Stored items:
^^^^^^^^
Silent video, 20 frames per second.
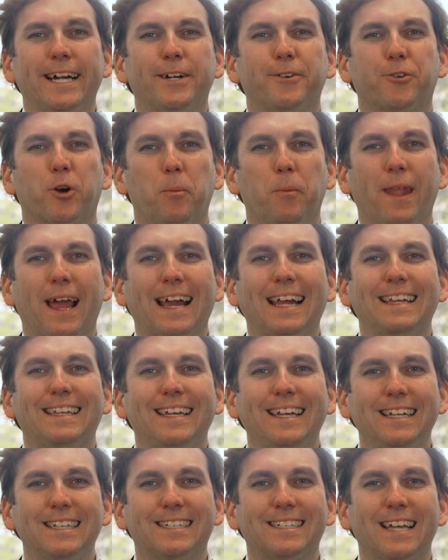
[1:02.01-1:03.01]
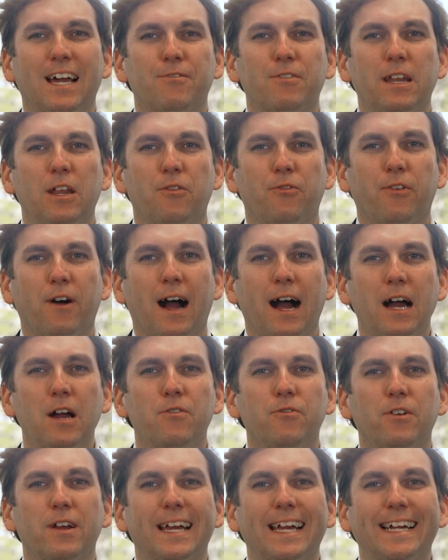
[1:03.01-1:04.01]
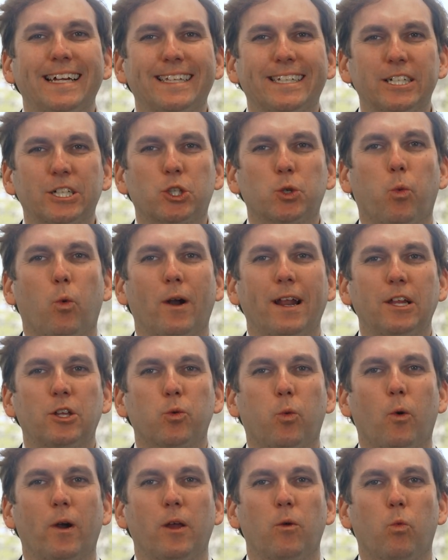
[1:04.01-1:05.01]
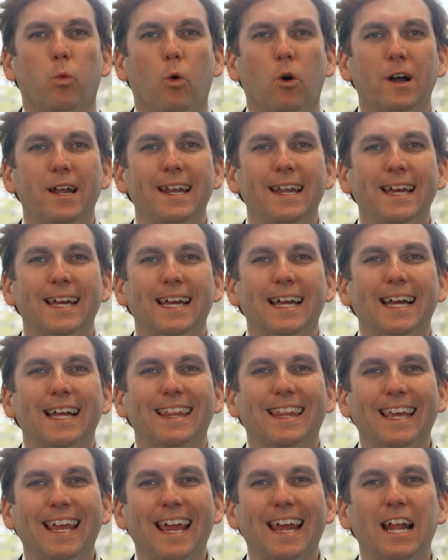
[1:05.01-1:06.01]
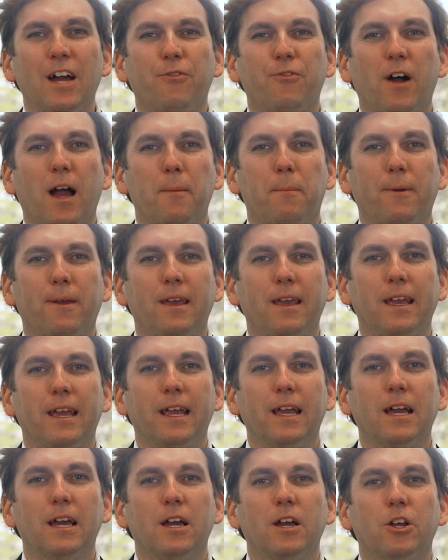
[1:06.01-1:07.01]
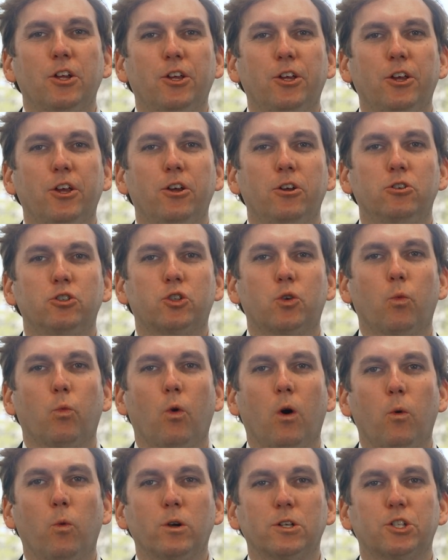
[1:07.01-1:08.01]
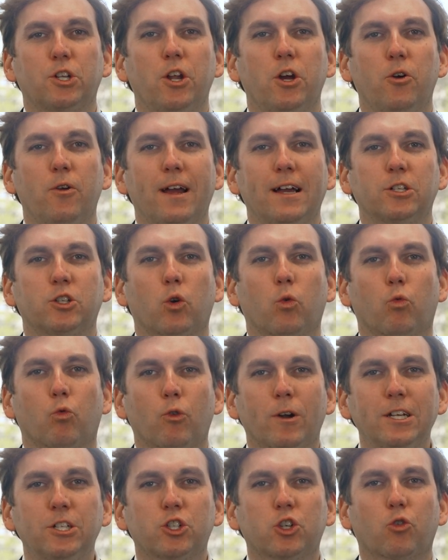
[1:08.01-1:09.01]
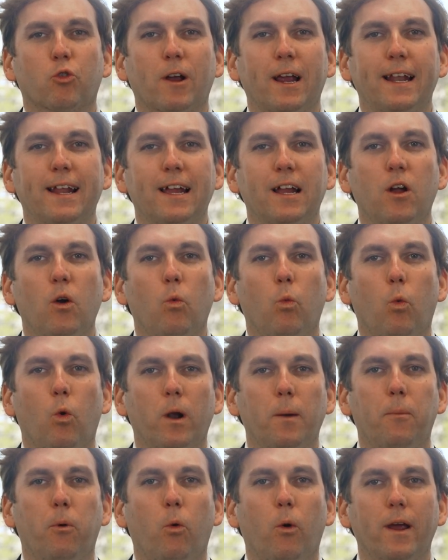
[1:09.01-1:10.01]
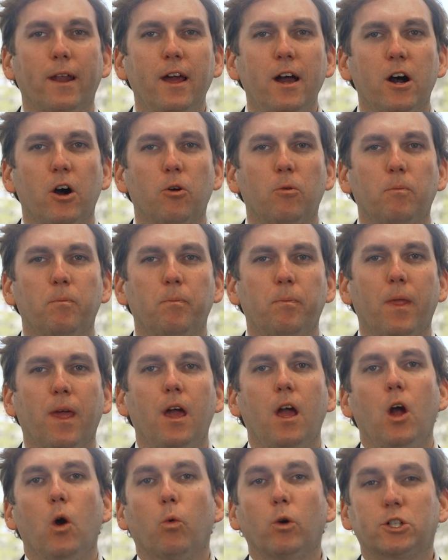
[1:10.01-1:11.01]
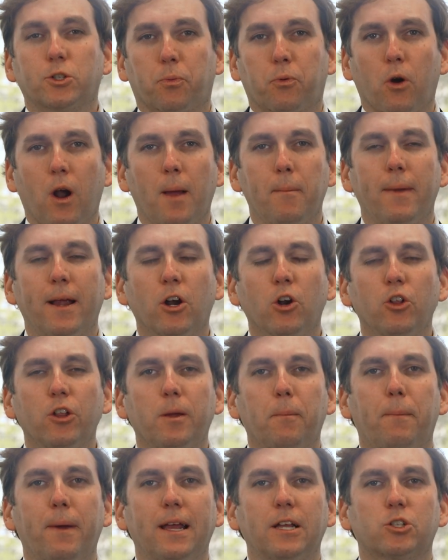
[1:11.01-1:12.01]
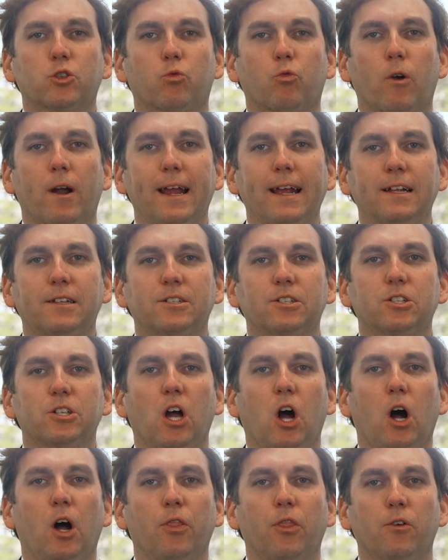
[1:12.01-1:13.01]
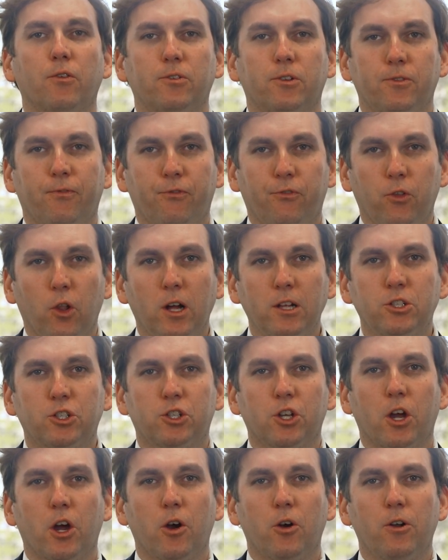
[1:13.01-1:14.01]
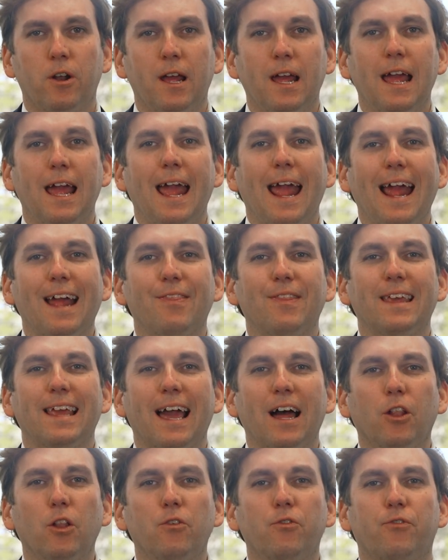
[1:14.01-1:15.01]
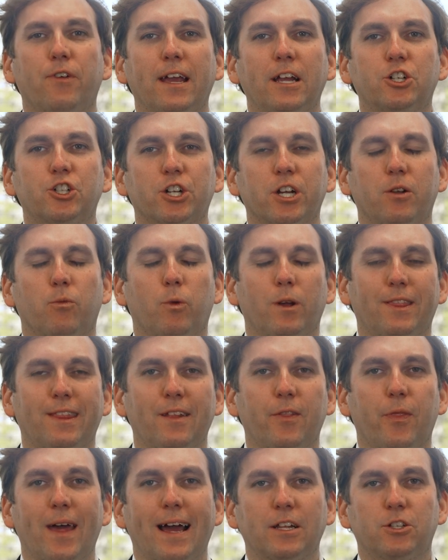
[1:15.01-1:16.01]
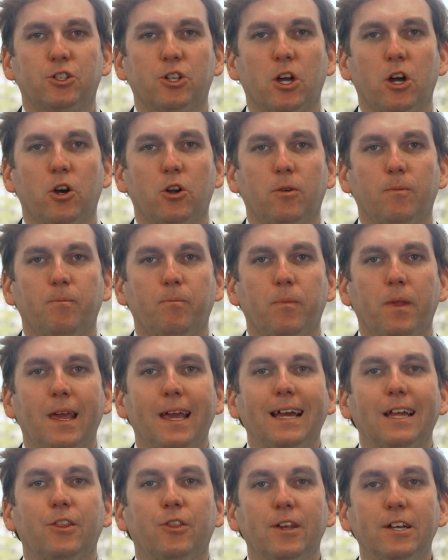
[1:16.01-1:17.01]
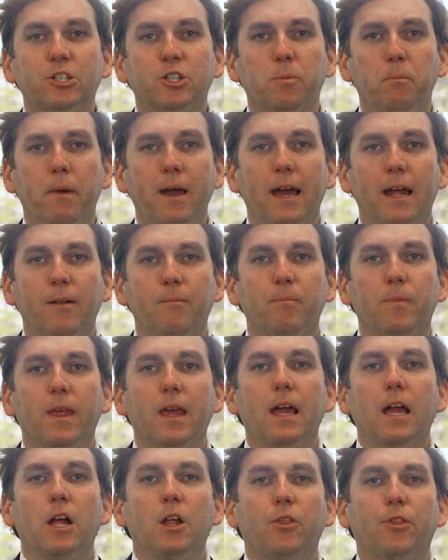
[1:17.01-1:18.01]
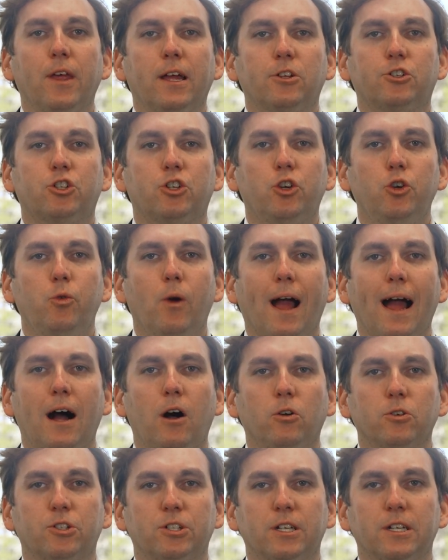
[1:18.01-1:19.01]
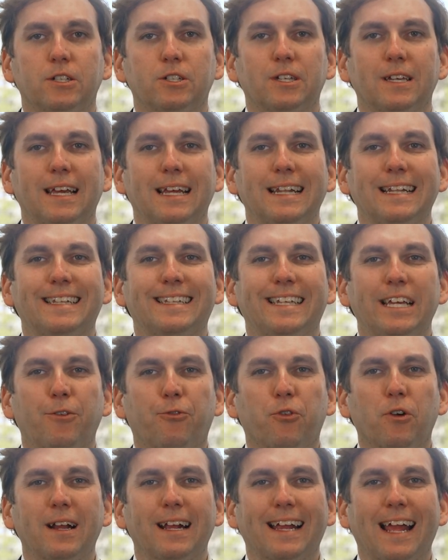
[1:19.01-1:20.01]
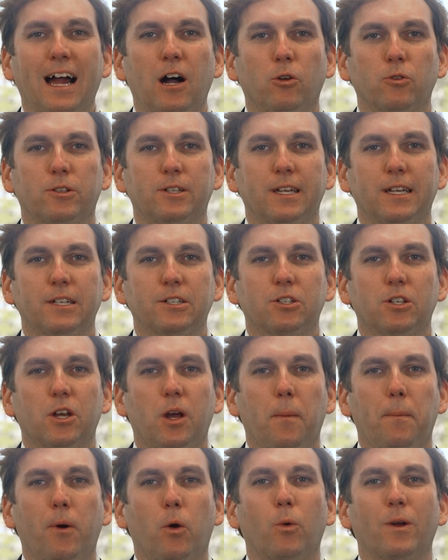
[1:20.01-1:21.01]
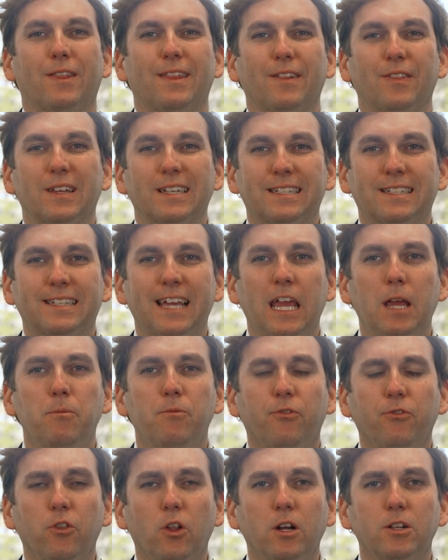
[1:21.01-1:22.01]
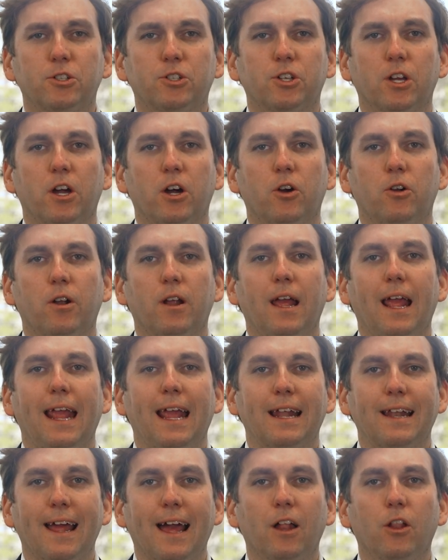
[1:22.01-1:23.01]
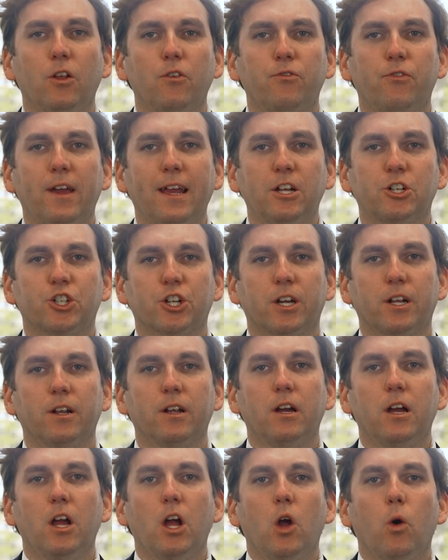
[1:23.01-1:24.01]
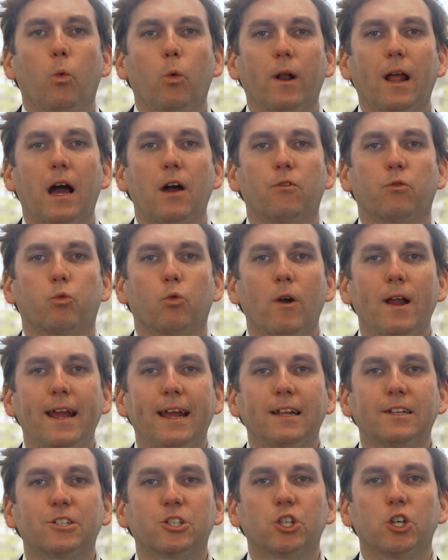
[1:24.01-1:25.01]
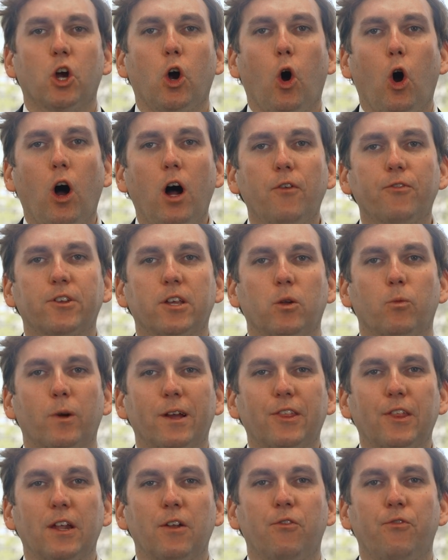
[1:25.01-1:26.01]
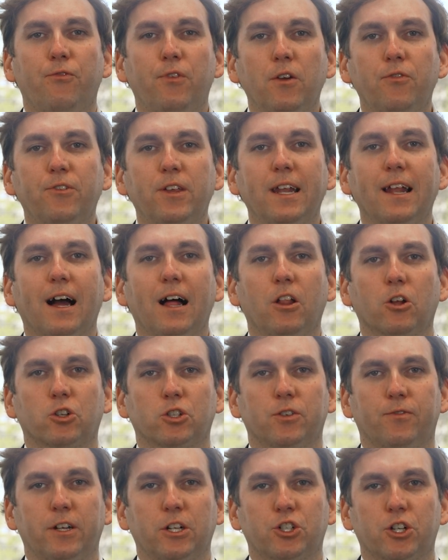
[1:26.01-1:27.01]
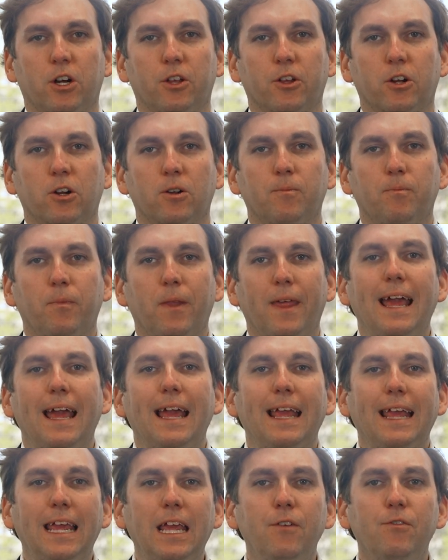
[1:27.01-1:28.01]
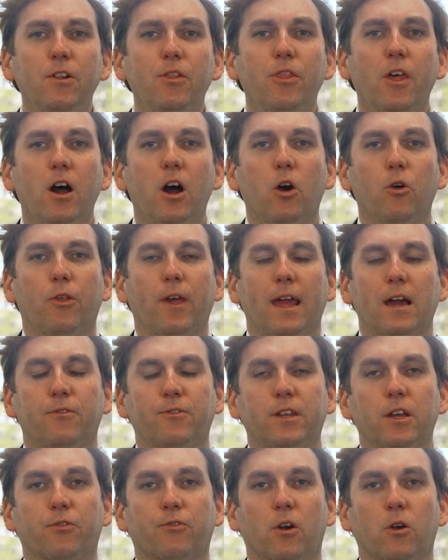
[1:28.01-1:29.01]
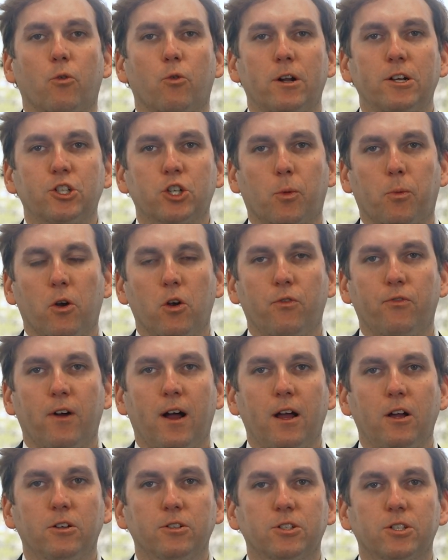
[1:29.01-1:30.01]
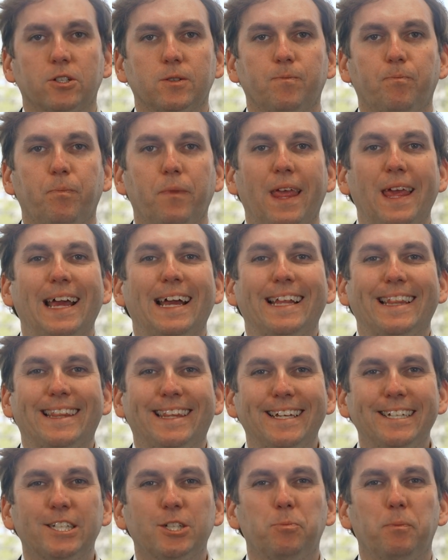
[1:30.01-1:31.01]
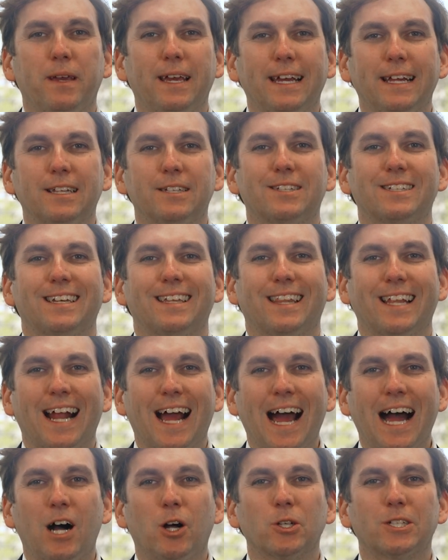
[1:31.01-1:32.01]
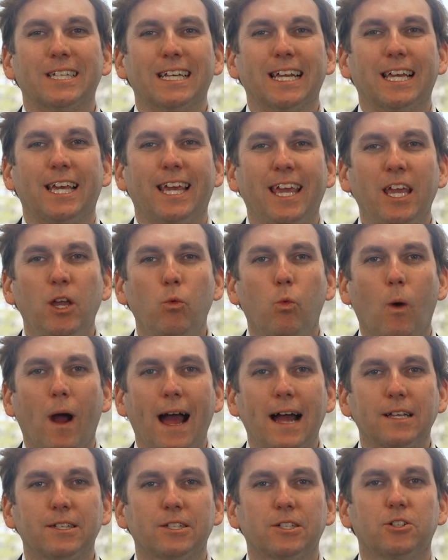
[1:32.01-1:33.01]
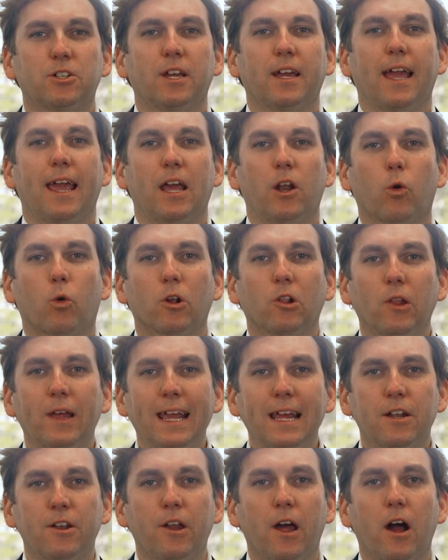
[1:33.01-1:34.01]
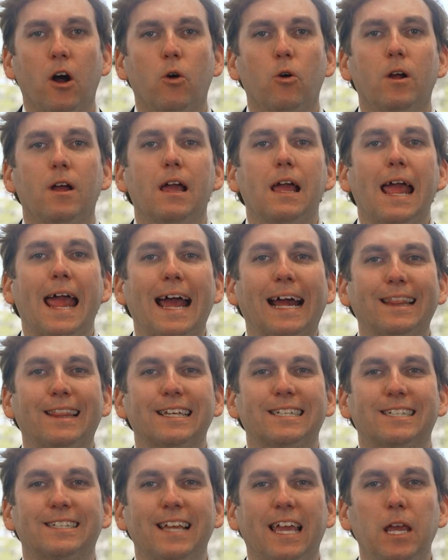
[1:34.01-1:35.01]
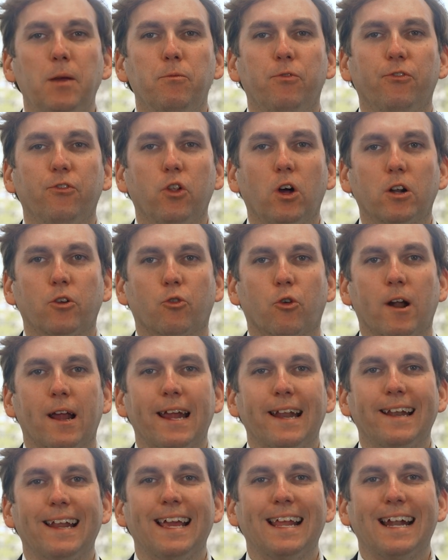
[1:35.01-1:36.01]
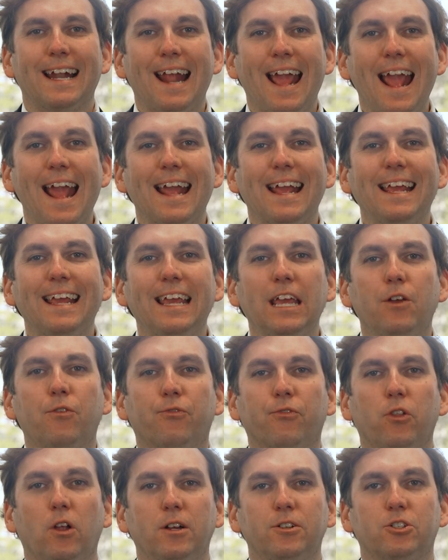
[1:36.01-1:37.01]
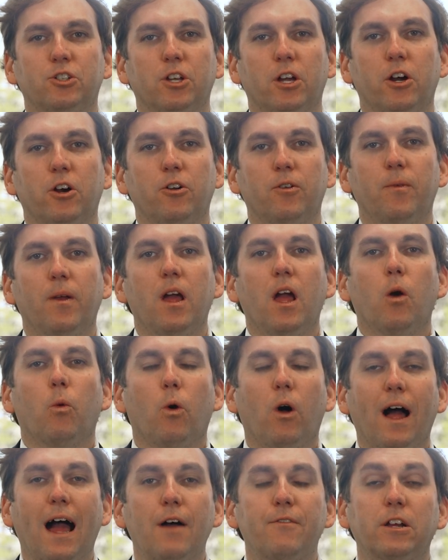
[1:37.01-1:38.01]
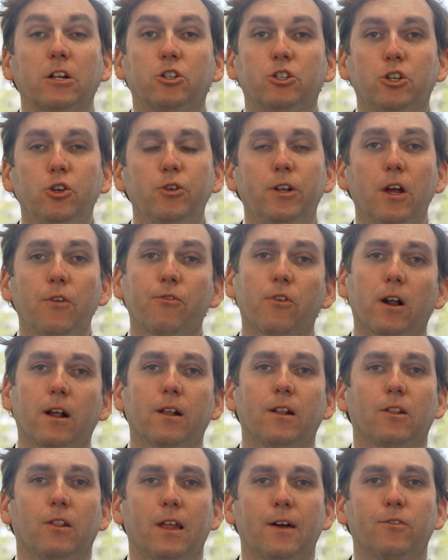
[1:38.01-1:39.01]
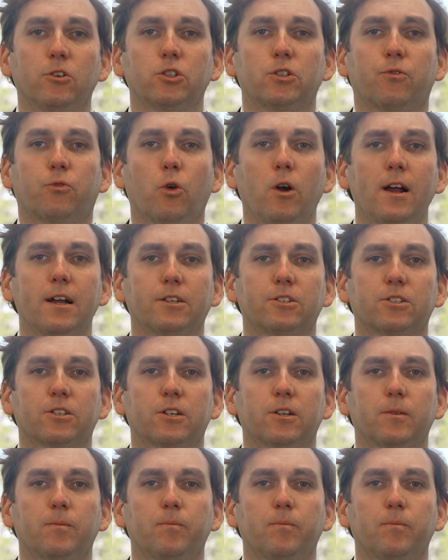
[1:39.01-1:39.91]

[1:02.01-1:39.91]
From 1975 to 2021, the NFIP used what was known as Risk Rating 1.0, which primarily based rates on the flood zone and the elevation within that zone. This meant that 2 houses in different counties, but within the same flood zone and elevation, would have rates often within $50 of each other, even though they have different risk profiles. This means that a house in Key West and Orlando had the same flood rate in an AE flood zone while having 2 different levels of risk.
^^^^^^^^
• The task
Would you mind repeating the records above exactly, without the pictures?

• Answer to the problem
Silent video, 20 frames per second.
[1:02.01-1:03.01]
[1:03.01-1:04.01]
[1:04.01-1:05.01]
[1:05.01-1:06.01]
[1:06.01-1:07.01]
[1:07.01-1:08.01]
[1:08.01-1:09.01]
[1:09.01-1:10.01]
[1:10.01-1:11.01]
[1:11.01-1:12.01]
[1:12.01-1:13.01]
[1:13.01-1:14.01]
[1:14.01-1:15.01]
[1:15.01-1:16.01]
[1:16.01-1:17.01]
[1:17.01-1:18.01]
[1:18.01-1:19.01]
[1:19.01-1:20.01]
[1:20.01-1:21.01]
[1:21.01-1:22.01]
[1:22.01-1:23.01]
[1:23.01-1:24.01]
[1:24.01-1:25.01]
[1:25.01-1:26.01]
[1:26.01-1:27.01]
[1:27.01-1:28.01]
[1:28.01-1:29.01]
[1:29.01-1:30.01]
[1:30.01-1:31.01]
[1:31.01-1:32.01]
[1:32.01-1:33.01]
[1:33.01-1:34.01]
[1:34.01-1:35.01]
[1:35.01-1:36.01]
[1:36.01-1:37.01]
[1:37.01-1:38.01]
[1:38.01-1:39.01]
[1:39.01-1:39.91]

[1:02.01-1:39.91]
From 1975 to 2021, the NFIP used what was known as Risk Rating 1.0, which primarily based rates on the flood zone and the elevation within that zone. This meant that 2 houses in different counties, but within the same flood zone and elevation, would have rates often within $50 of each other, even though they have different risk profiles. This means that a house in Key West and Orlando had the same flood rate in an AE flood zone while having 2 different levels of risk.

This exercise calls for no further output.